## HOW TO COMPLETE THIS TASK
In your copy, drop the images and return each record exactly as it stands.

[[ INPUT FOR THIS TASK open ]]

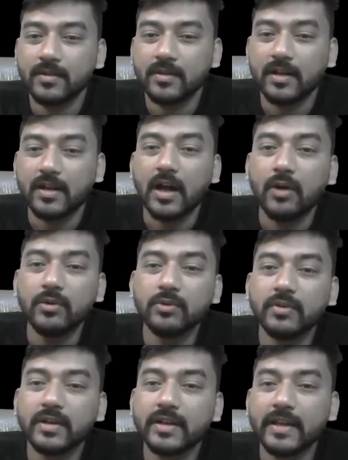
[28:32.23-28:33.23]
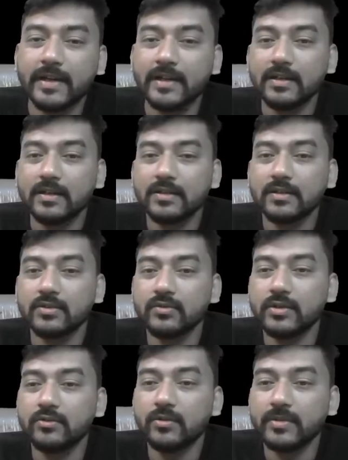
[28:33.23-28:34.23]
And how you can get?
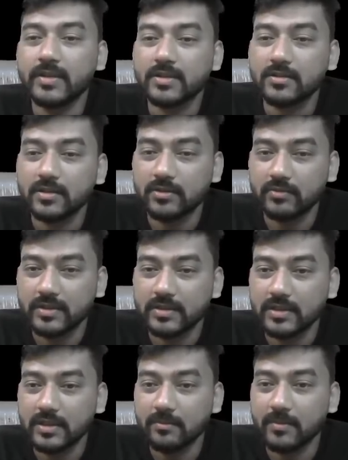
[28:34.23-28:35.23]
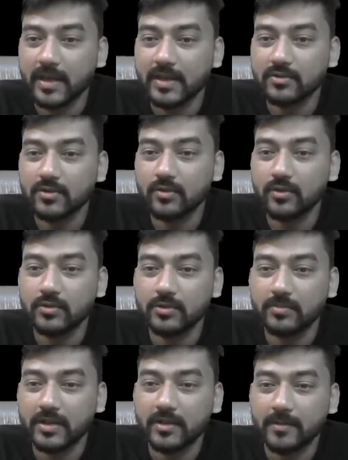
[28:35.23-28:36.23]
So it will be just, you can see, minus 1 whole to the
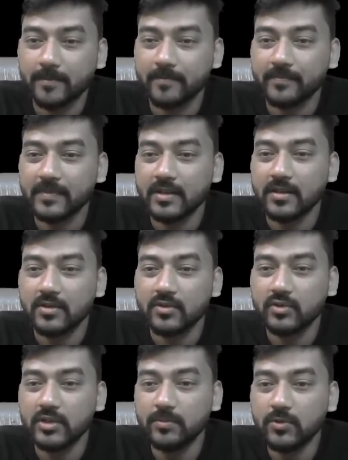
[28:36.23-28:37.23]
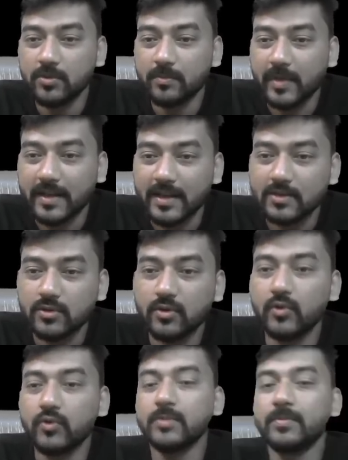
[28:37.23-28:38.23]
power n. So if you have minus 1
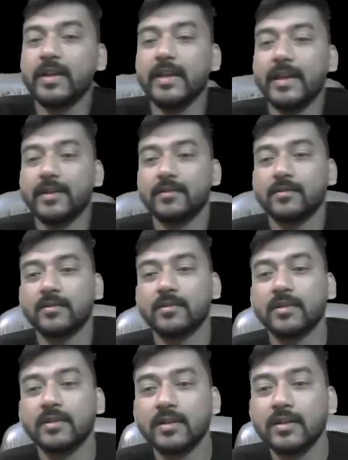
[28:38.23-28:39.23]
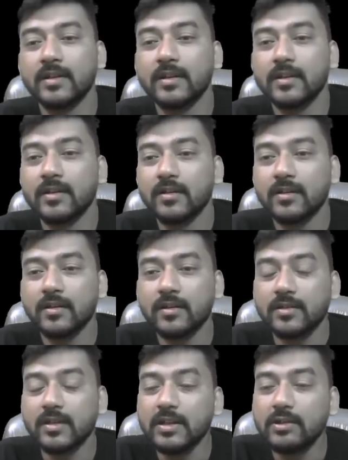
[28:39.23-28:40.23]
whole to the power n,
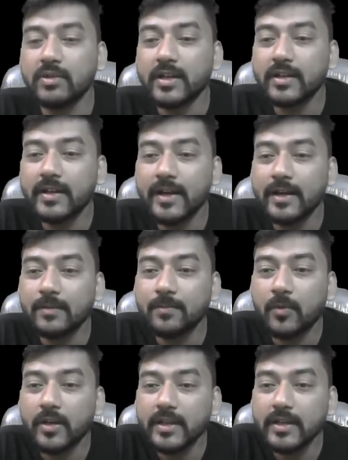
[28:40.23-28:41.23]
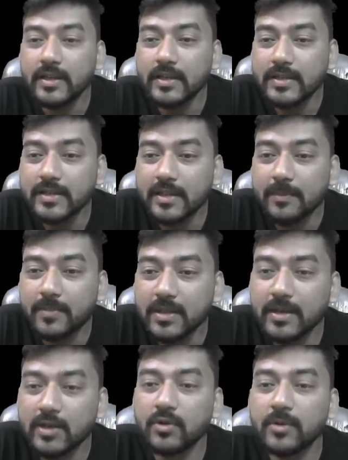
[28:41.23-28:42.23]
then you can get for each and every
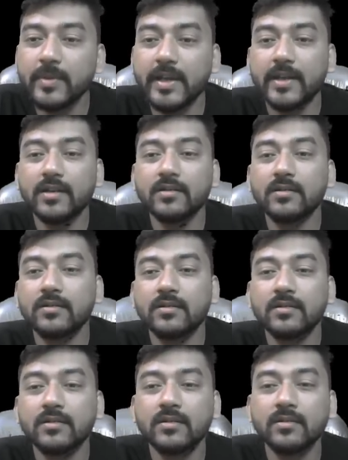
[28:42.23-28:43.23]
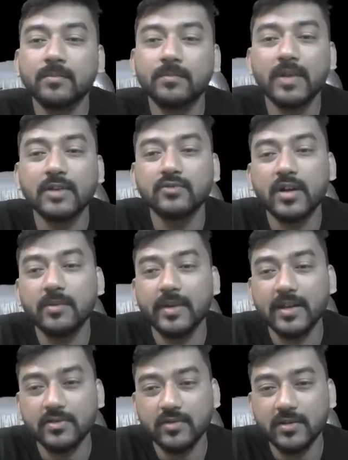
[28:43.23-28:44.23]
value of n plus 1 and
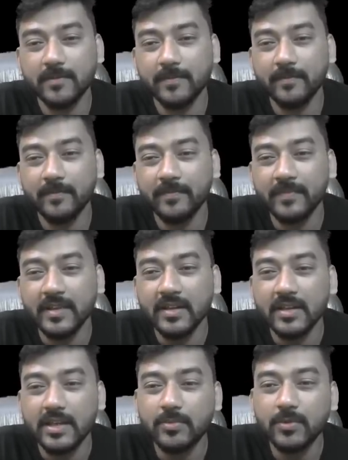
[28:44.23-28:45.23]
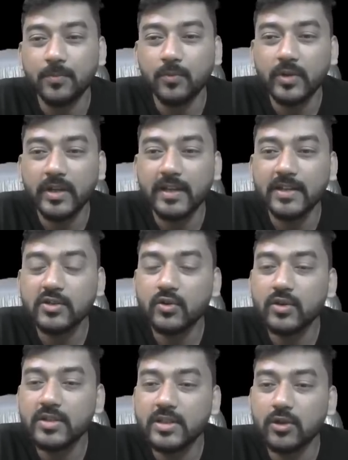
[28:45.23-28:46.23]
minus 1. If you put n is
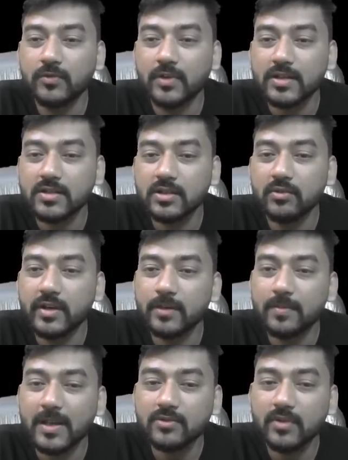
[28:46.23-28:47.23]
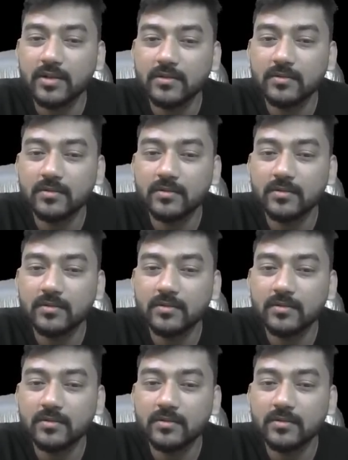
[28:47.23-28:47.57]
equal to 0 first, you will get plus 1.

[[ INPUT FOR THIS TASK closed ]]

## OUTPUT
[28:32.23-28:33.23]
[28:33.23-28:34.23]
And how you can get?
[28:34.23-28:35.23]
[28:35.23-28:36.23]
So it will be just, you can see, minus 1 whole to the
[28:36.23-28:37.23]
[28:37.23-28:38.23]
power n. So if you have minus 1
[28:38.23-28:39.23]
[28:39.23-28:40.23]
whole to the power n,
[28:40.23-28:41.23]
[28:41.23-28:42.23]
then you can get for each and every
[28:42.23-28:43.23]
[28:43.23-28:44.23]
value of n plus 1 and
[28:44.23-28:45.23]
[28:45.23-28:46.23]
minus 1. If you put n is
[28:46.23-28:47.23]
[28:47.23-28:47.57]
equal to 0 first, you will get plus 1.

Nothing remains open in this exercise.